All my life I’d had long hair. While the rest of me didn’t look distinctively Iranian, I had the long, thick, wavy hair Persian girls are known for. Little did I know while I had a full head of it, that my hair was an integral part of me, as superficial as that sounds, but it was. I played with it in certain ways depending on whether I was angry, sad or embarrassed and I flipped it back and forth with pride while flirting or attempting to draw attention to myself.
A few weeks after I was diagnosed with breast cancer, my nurse Tammy talked to me about the eight rounds of chemo that I was set to receive before surgery. I saw a look of trepidation cross her face as she started to talk about me losing my hair as if I somehow didn’t know. I was surprised. I mean I thought everyone knew that during chemo your hair falls out. This was not news to me. I’d seen all the movies and commercials with people undergoing cancer treatment who had gone bald. Not just any bald but that very particular look of baldness I like to call Coif Chemo. Bald with a bloated, doughy face.
It never occurred to me, however, not in a million years, that I would be losing my hair during chemo. That I would be one of those people sporting Coif Chemo. That not only would I lose the hair on my head, but my eyebrows, my eyelashes and every tiny last hair on every part of my body. This was news to me.
I later found out that Tammy’s look of trepidation came from the fact that some people, mostly women I suspect, had actually refused chemotherapy because they couldn’t deal with losing their hair. She was worried that I, with my long almost waist length hair, would be one of them. I wasn’t. Not because I was less vain or somehow stronger than those people but really only because a) I was still in complete shock about the very awry direction my life had taken literally overnight and b) I really had no idea how much meaning hair had for me as a woman until I had none.
I mean, I was a lawyer for God’s sake, I was a woman of substance and hair was incidental to my feelings of self-worth. Had I been more in touch with my feelings and less in denial, Tammy’s trepidation may have actually been justified.
Of course intellectually I knew I would lose my hair. But on the ground, in my body, in my heart, when, after my second chemo, in the shower just as Tammy had predicted, I ran my hands through my hair and big, thick clumps washed right out with the shampoo, I was totally shocked. I felt completely, utterly devastated. Suddenly my hair was me. Little parts of me, my memories, my feelings, my spirit, my quirks and habits, running down my body and clogging the drain. My life with my hair flashed before me; as if it was a relative or a trusted friend I was losing.

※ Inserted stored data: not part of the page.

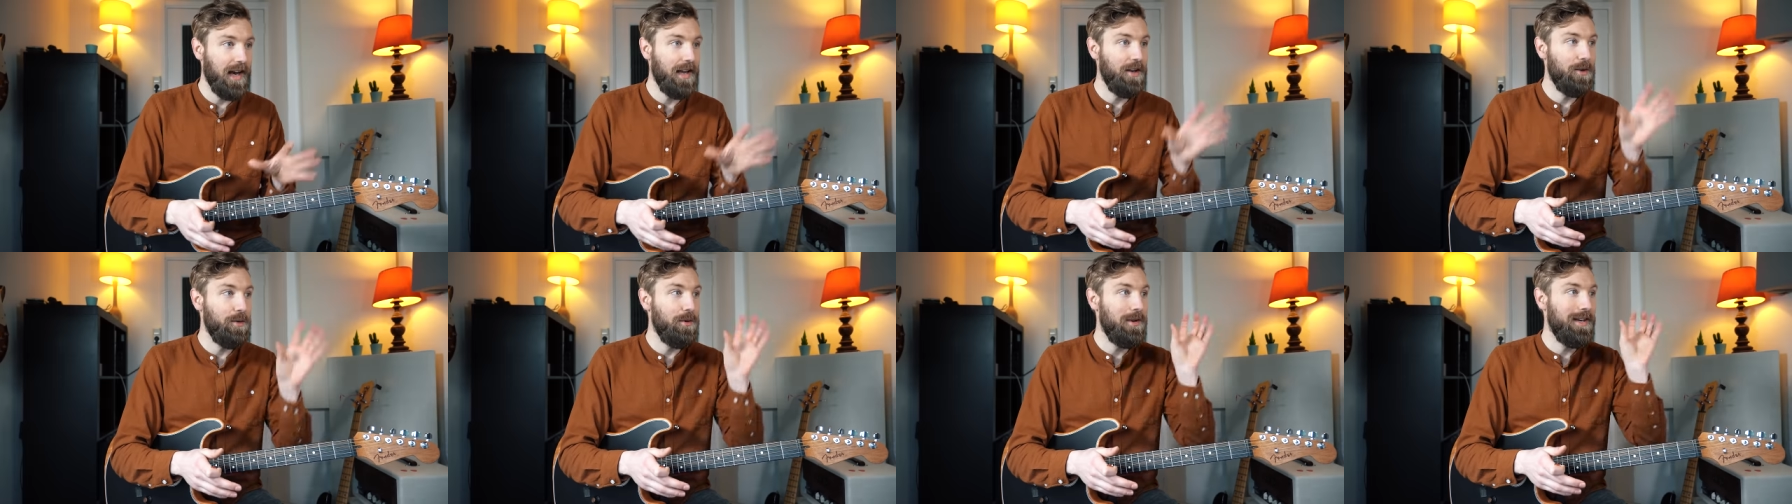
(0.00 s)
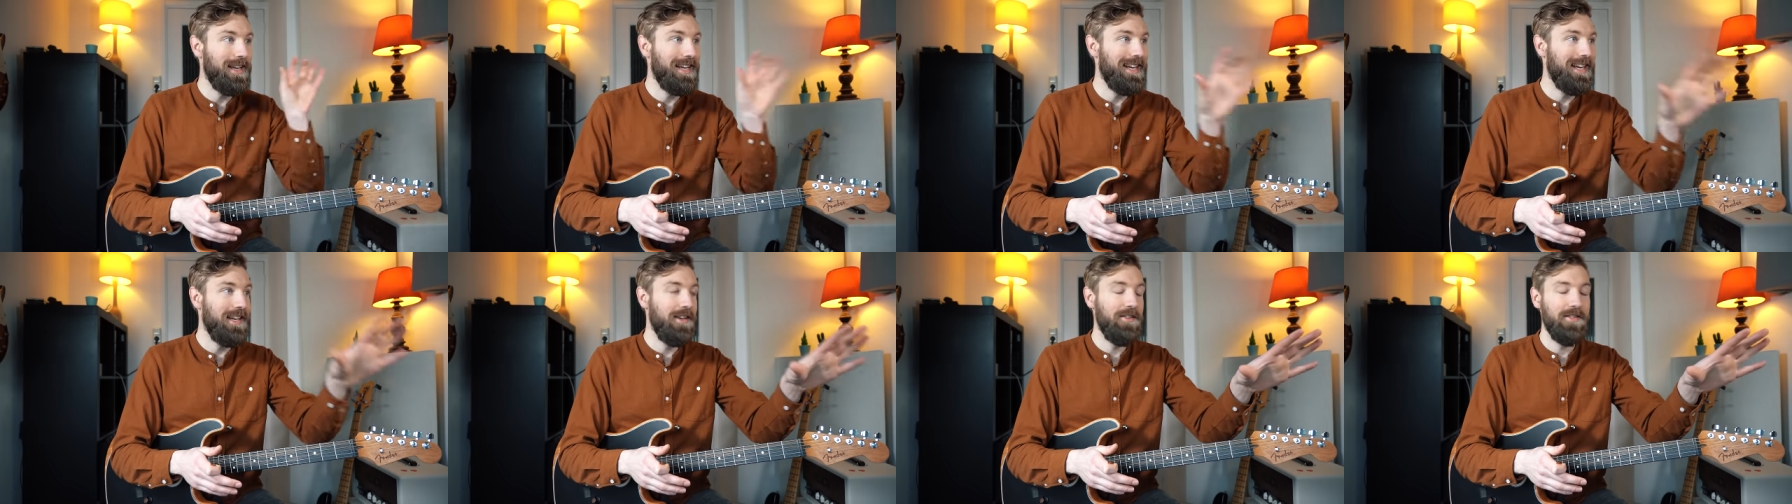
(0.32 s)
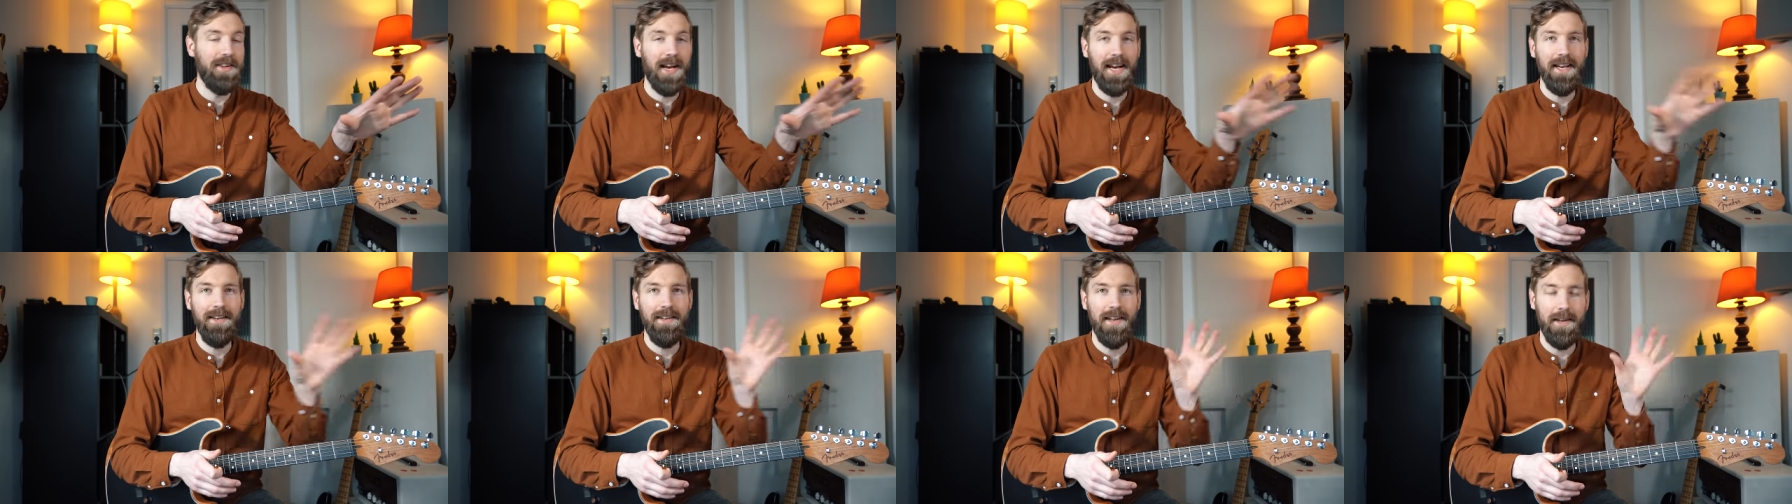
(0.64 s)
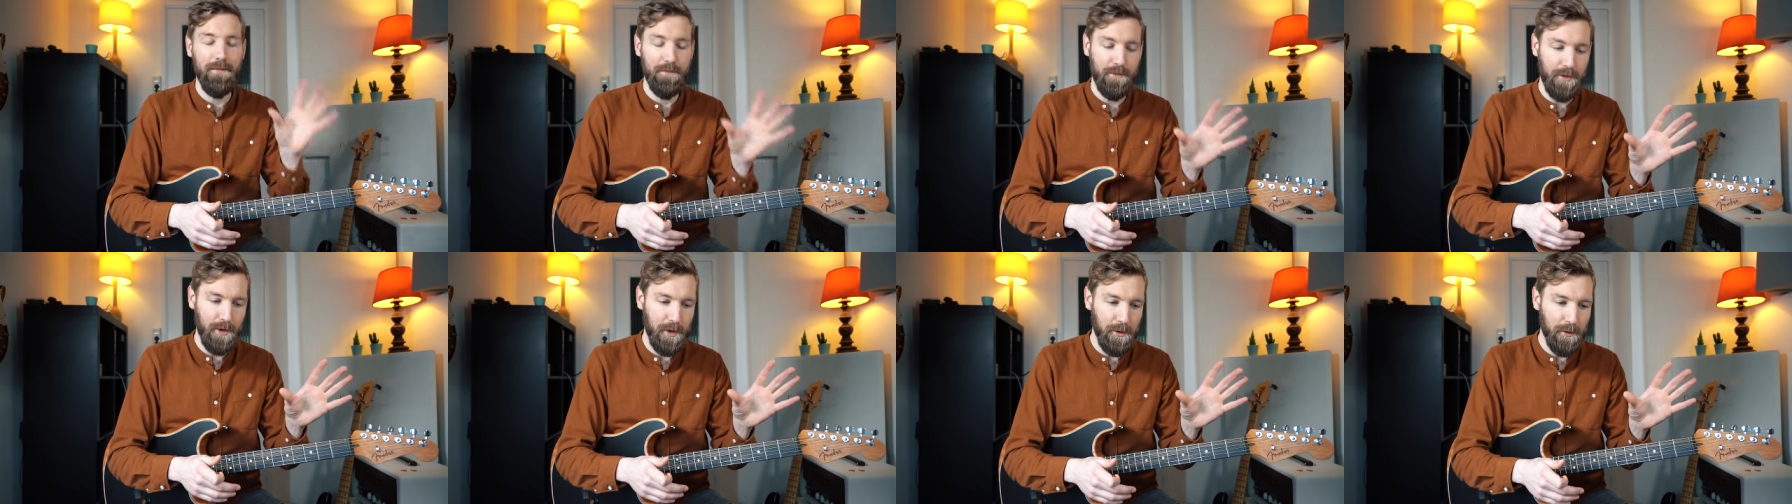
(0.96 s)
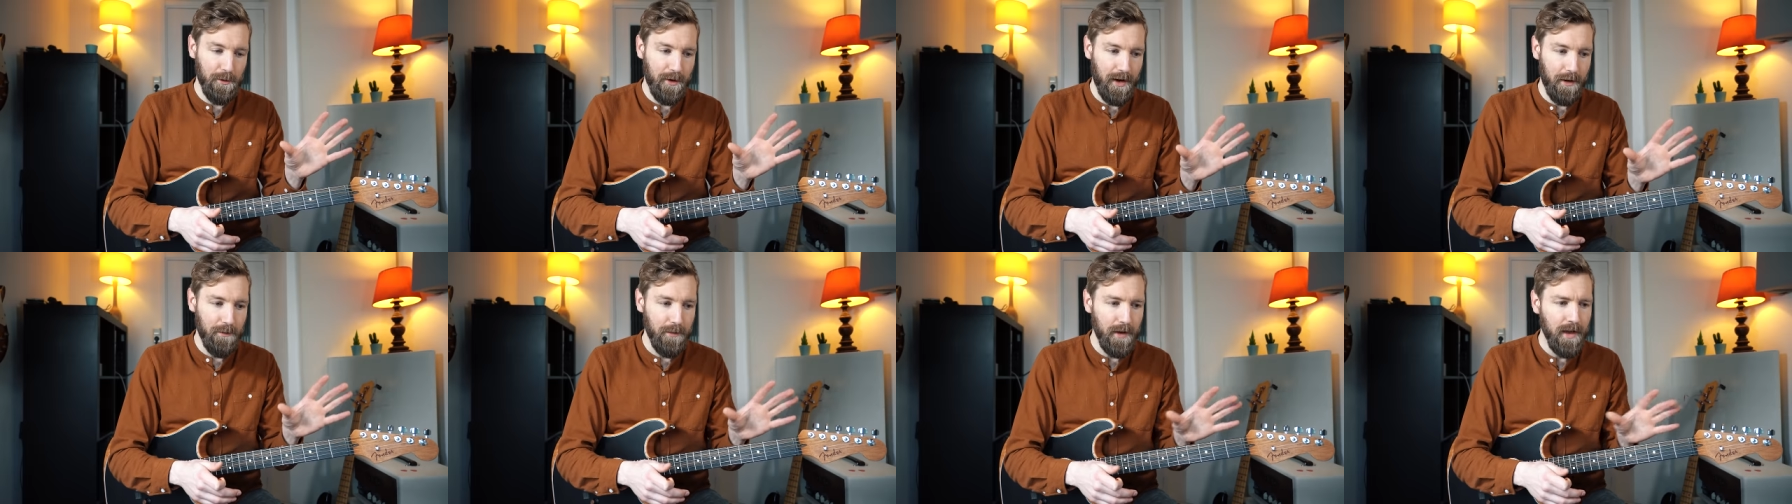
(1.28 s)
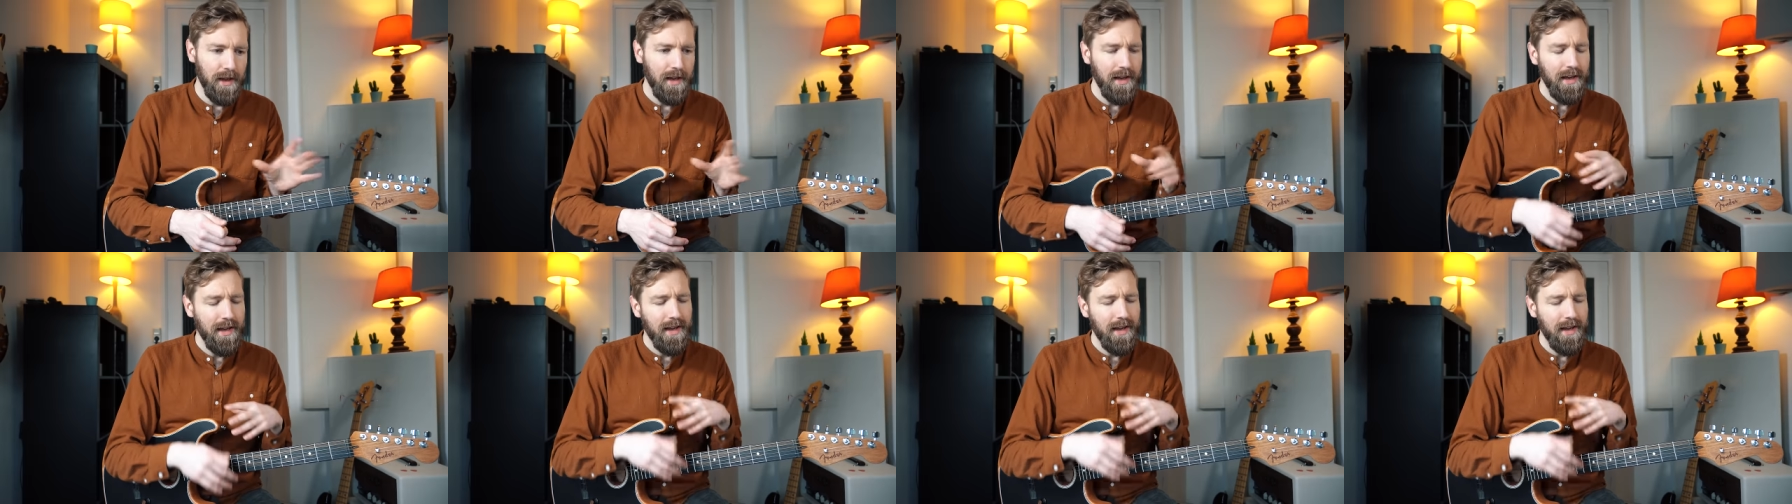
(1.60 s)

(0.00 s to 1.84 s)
I do it inside that program.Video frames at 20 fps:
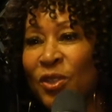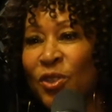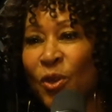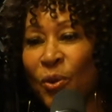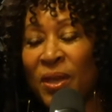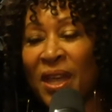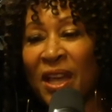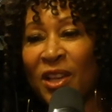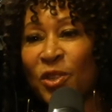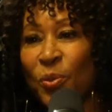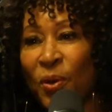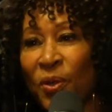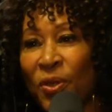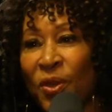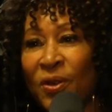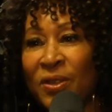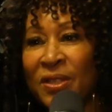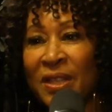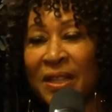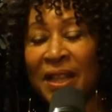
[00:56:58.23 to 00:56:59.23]
So yes,
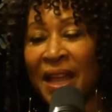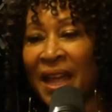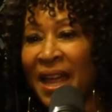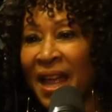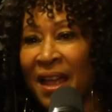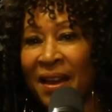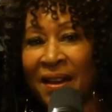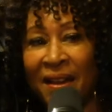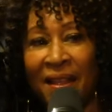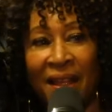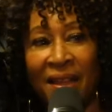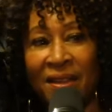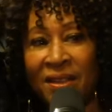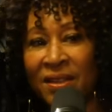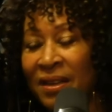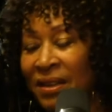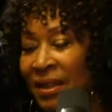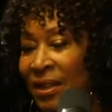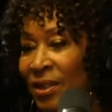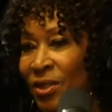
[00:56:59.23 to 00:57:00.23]
where there's land
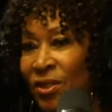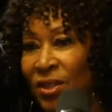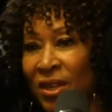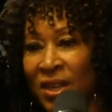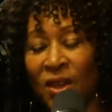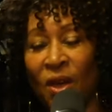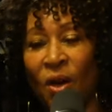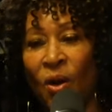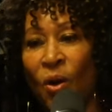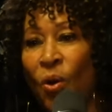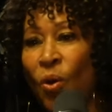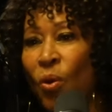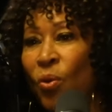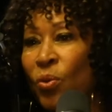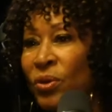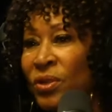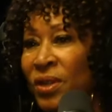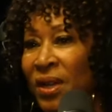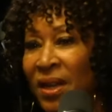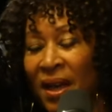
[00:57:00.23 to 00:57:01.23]
that is
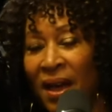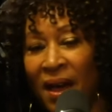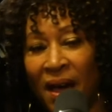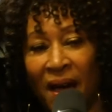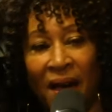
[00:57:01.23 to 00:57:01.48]
city-owned,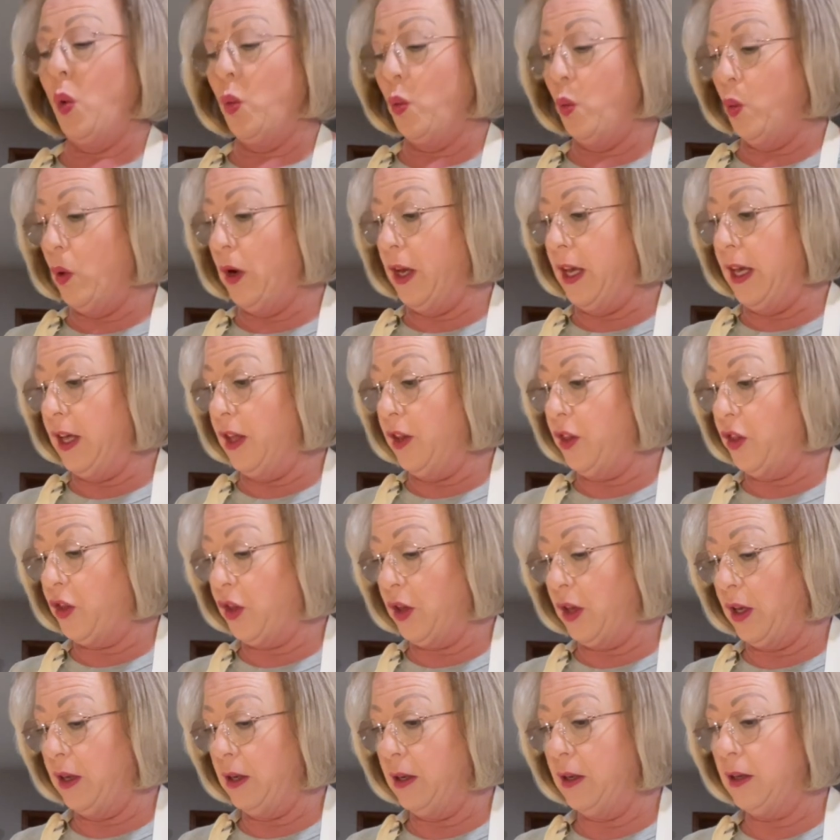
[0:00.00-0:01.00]

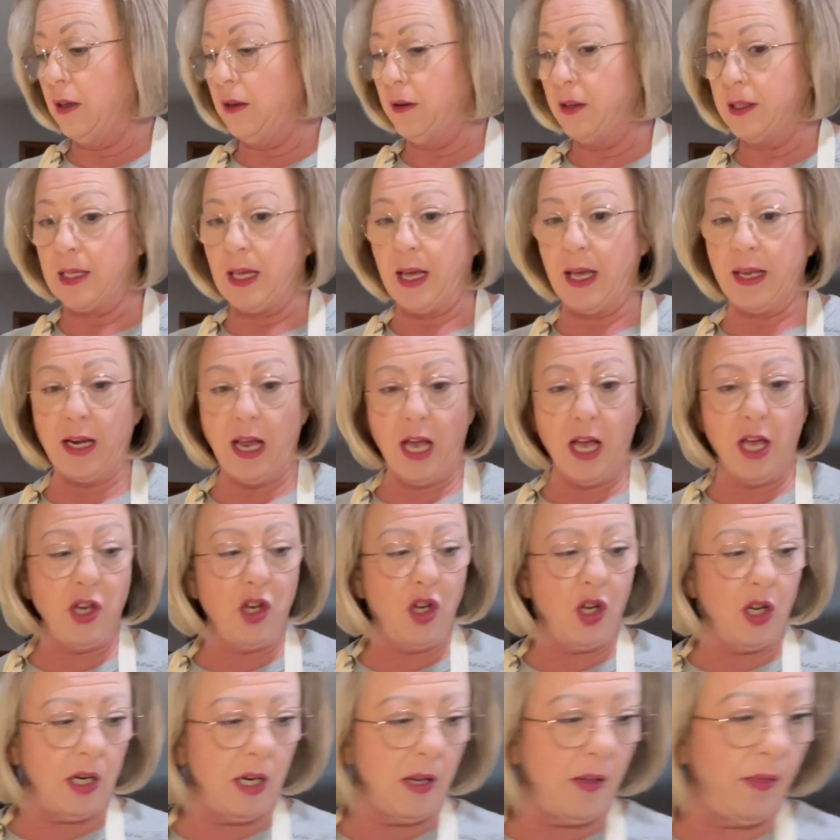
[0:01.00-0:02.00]
with an
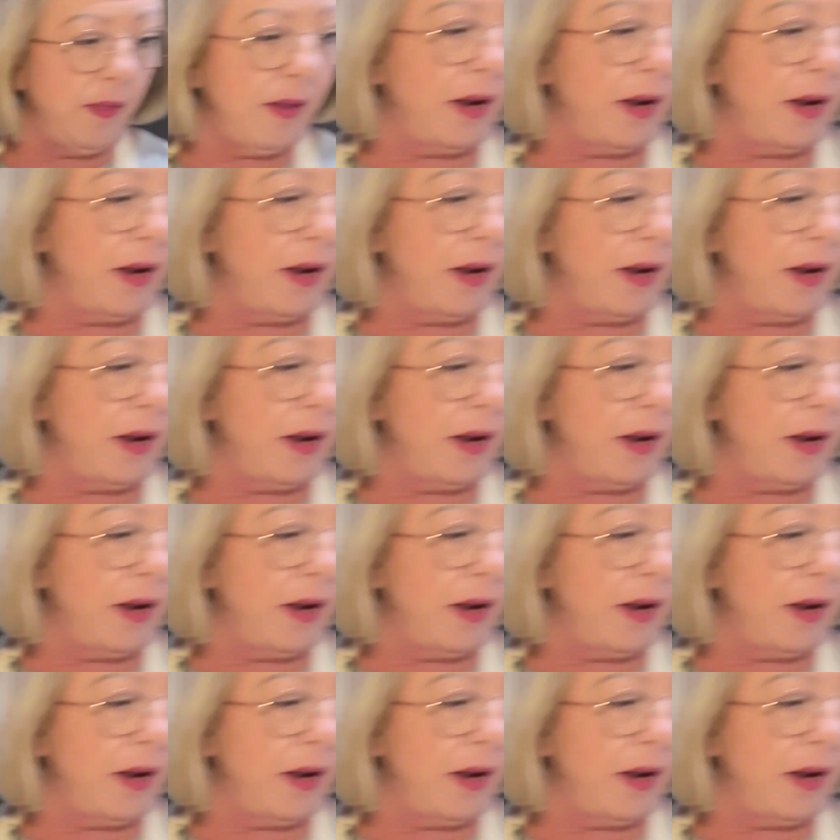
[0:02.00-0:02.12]
onion in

Moments with my hair, sitting at this café or dancing at that party or on this date. How I had done it for this wedding or that event and how it looked in this or that picture. For some reason that I still cannot truly explain, my hair defined me the minute I began to lose it.
I suddenly remembered a documentary I had seen about how French civilians, after the Allied victory in the Second World War, shaved the heads of French women who had been with Nazi soldiers. Their bald heads were a symbol of their shame and treason but also a way of suspending their womanhood in punishment for having spent their womanliness on the enemy. A hairless woman was, it seemed, somehow less of a woman.
I now have a new relationship with my hair, one in which my hair has all the leverage. While before it was here to serve me, now I am here to serve it. If it needs me to drink silicea, a strange white substance with the same texture as mashed up jellyfish twice a day at 60 bucks a bottle, yes ma’am, I drink it. If it demands that I hang upside down on the inversion machine at the gym and massage my scalp while subjected to the very polite stares of fellow gym goers, so be it. It’s not a healthy relationship by any means. It’s slightly obsessive and maybe just a tiny bit superficial, but according to Dr. Wayne Dyer, whatever you focus on grows, so grow baby grow.